To check whether \([k]\) is a unit, we can use the fact that \([k]_{φ(m)}\) is a unit if and only if \(gcd(k,φ(m)) = 1\). Euclid's algorithm efficiently computes the gcd of \(k\) and \(φ(m)\).
Here is a clever trick for computing \([a^k]\) for large \(k\). First, write \(k\) in binary: \(k = d_02^0 + d_12^1 + d_22^2 + \cdots + d_{j-1}2^{j-1} + d_j2^j\). Then \[[a^k] = [a^0]^{d_0}[a^2]^{d_1}[a^4]^{d_2}[a^8]^{d_3}\cdots[a^{2^j}]^{d_j}\] We can find \([a^{2^i}]\) for all the \(i\) by repeatedly squaring \([a]\). Then we just multiply together the ones that have \(d_i = 1\). This requires at most one multiplication per digit of \(k\), and is thus efficient.
For example, to compute \([3^{37}]_{7}\), we note that in binary, \(37 = 32 + 4 + 1 = (100101)_2\). Then we need to compute and multiply \([3^1]\), \([3^4]\), and \([3^{32}]\). We just start squaring; since we're only interested in equivalence classes mod 7, we can reduce mod 7 at each step to keep our numbers small: - \([3^1] = [3]\). - \([3^2] = [9] = [2]\). - \([3^4] = [(3^2)^2] = [2^2] = [4]\). - \([3^8] = [(3^4)^2] = [4^2] = [16] = [2]\). - \([3^{16}] = [(3^8)^2] = [2^2] = [4]\). - \([3^{32}] = [(3^{16})^2] = [4^2] = [16] = [2]\). - \([3^{37}] = [3^1][3^4][3^32] = [3][4][2] = [24] = [3]\).
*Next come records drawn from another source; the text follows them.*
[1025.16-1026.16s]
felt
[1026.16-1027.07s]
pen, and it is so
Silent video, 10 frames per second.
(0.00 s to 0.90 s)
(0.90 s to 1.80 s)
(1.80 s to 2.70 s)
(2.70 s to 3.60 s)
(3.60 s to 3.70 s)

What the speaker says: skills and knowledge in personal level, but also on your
We could have done this more simply by reducing \(37\) mod \(φ(7)\), but that requires us to know \(φ(7)\), which we'll argue below is hard.
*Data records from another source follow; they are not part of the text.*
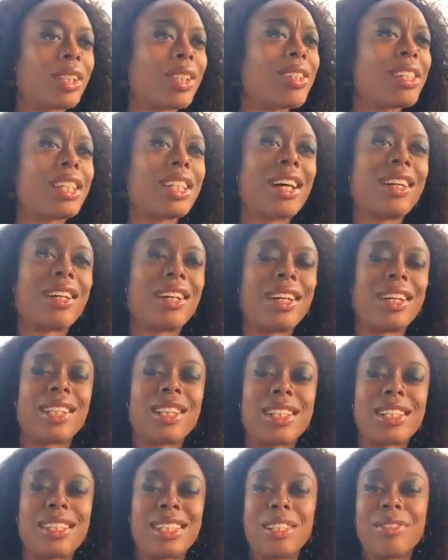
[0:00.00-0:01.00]
There's a lot of
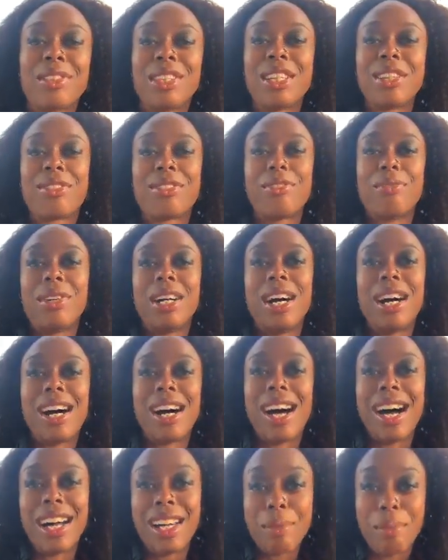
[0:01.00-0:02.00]
artists, even if
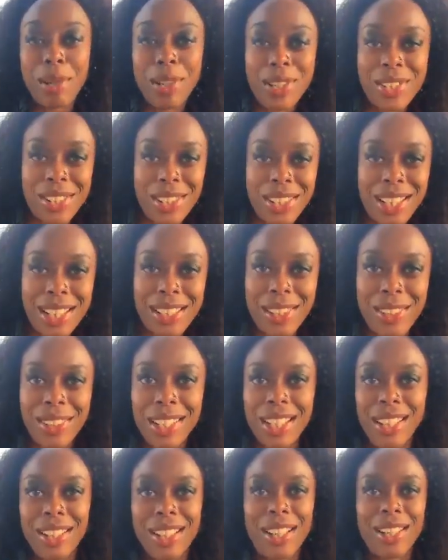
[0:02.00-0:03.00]
I personally don't
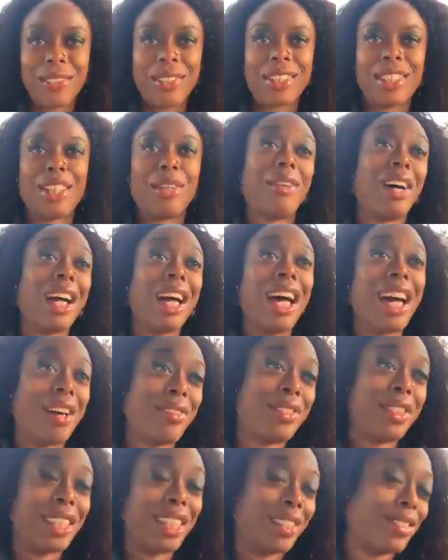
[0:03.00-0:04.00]
get along with them, I
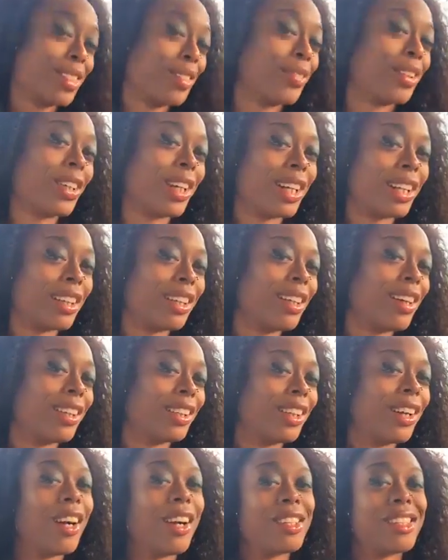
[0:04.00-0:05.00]
have to give them credit
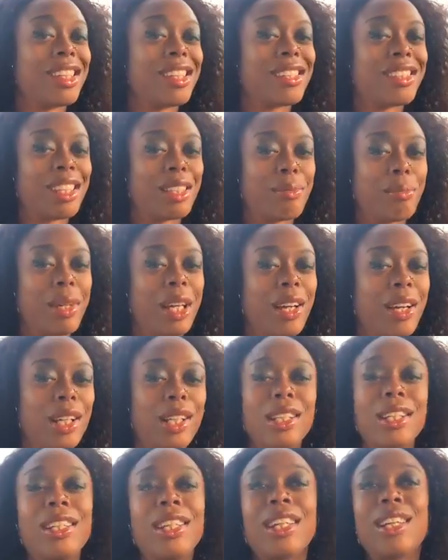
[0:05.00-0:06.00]
on their artistic
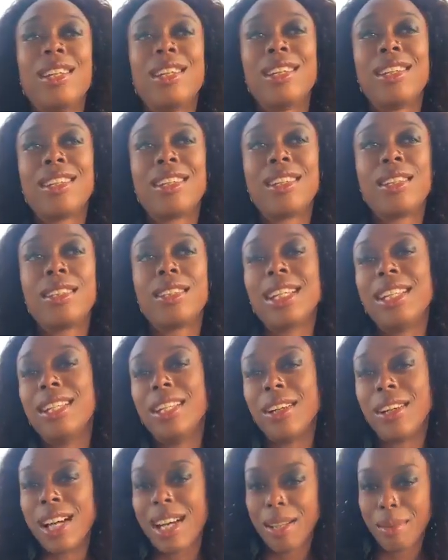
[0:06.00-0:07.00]
merit. They
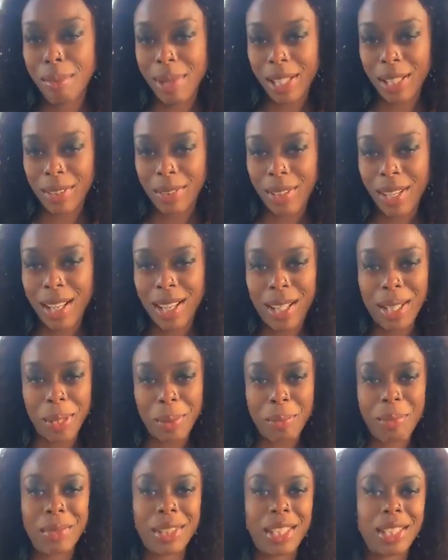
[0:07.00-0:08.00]
know how to make a
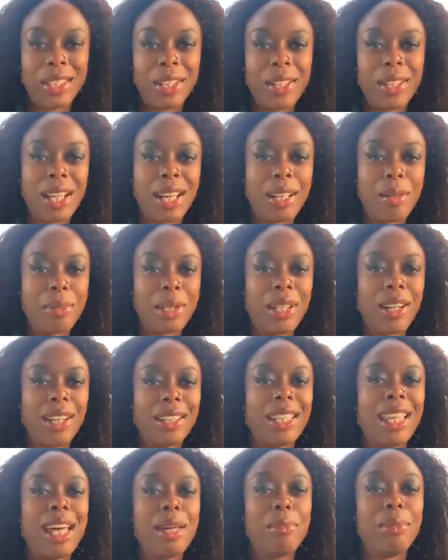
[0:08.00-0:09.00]
rhyme. They know how to be
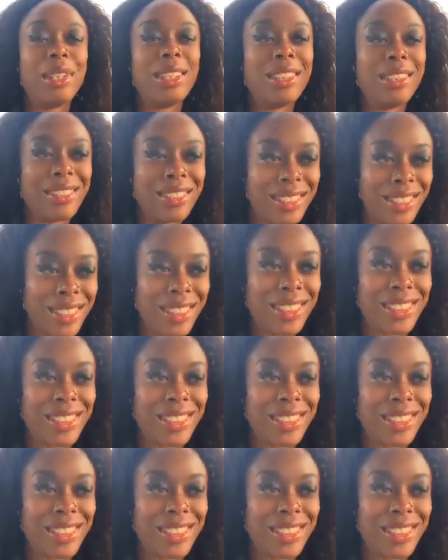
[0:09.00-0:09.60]
on that beat.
The sender broadcasts \(c = [msg]^k_m\)
The recipient raises \(c^{[k]^{-1}}\)
The attacker sees \(c\), \(m\), and \(k\). We lose the game if they can (efficiently) compute \(msg\).
If they can compute any of the intermediate parts of the computation that the reciever uses, they can simulate the receiver. For example, if they know \(p\), they can divide \(m\) by \(p\) to find \(q\), and can then compute \(φ(m)\), and then \([k]^{-1}\), just like the recipient. Even without \(p\) and \(q\), if they know \(φ(m)\), they can still compute \(k^{-1}\).
The best known algorithms for factoring take exponential time. It is widely believed that any algorithm to factor a number will take exponential time, but nobody has yet been able to prove this.
Note that it is easy to write an efficient non-deterministic algorithm for decryption: Start by guessing \(p\) and \(q\), then check that \(m = pq\). Not only is it not known whether factoring can be done efficiently, it is not even known whether there are any problems that can be solved efficiently non-deterministically but can't be solved efficiently deterministically.
This problem is stated concisely by asking whether "\(P = NP\)"; \(P\) is the class of problems that can be solved deterministically in polynomial time, while \(NP\) is the class of problems that can be solved non-deterministically in polynomial time.
\(P = NP\) is literally one of the "million dollar questions": the Clay Institute has offered a one million dollar prize if you can prove or disprove it. However, if you are able to prove or disprove it, you can probably do much better than a million dollars, either by breaking into everybody's bank account or by developing and selling technology based on your proof.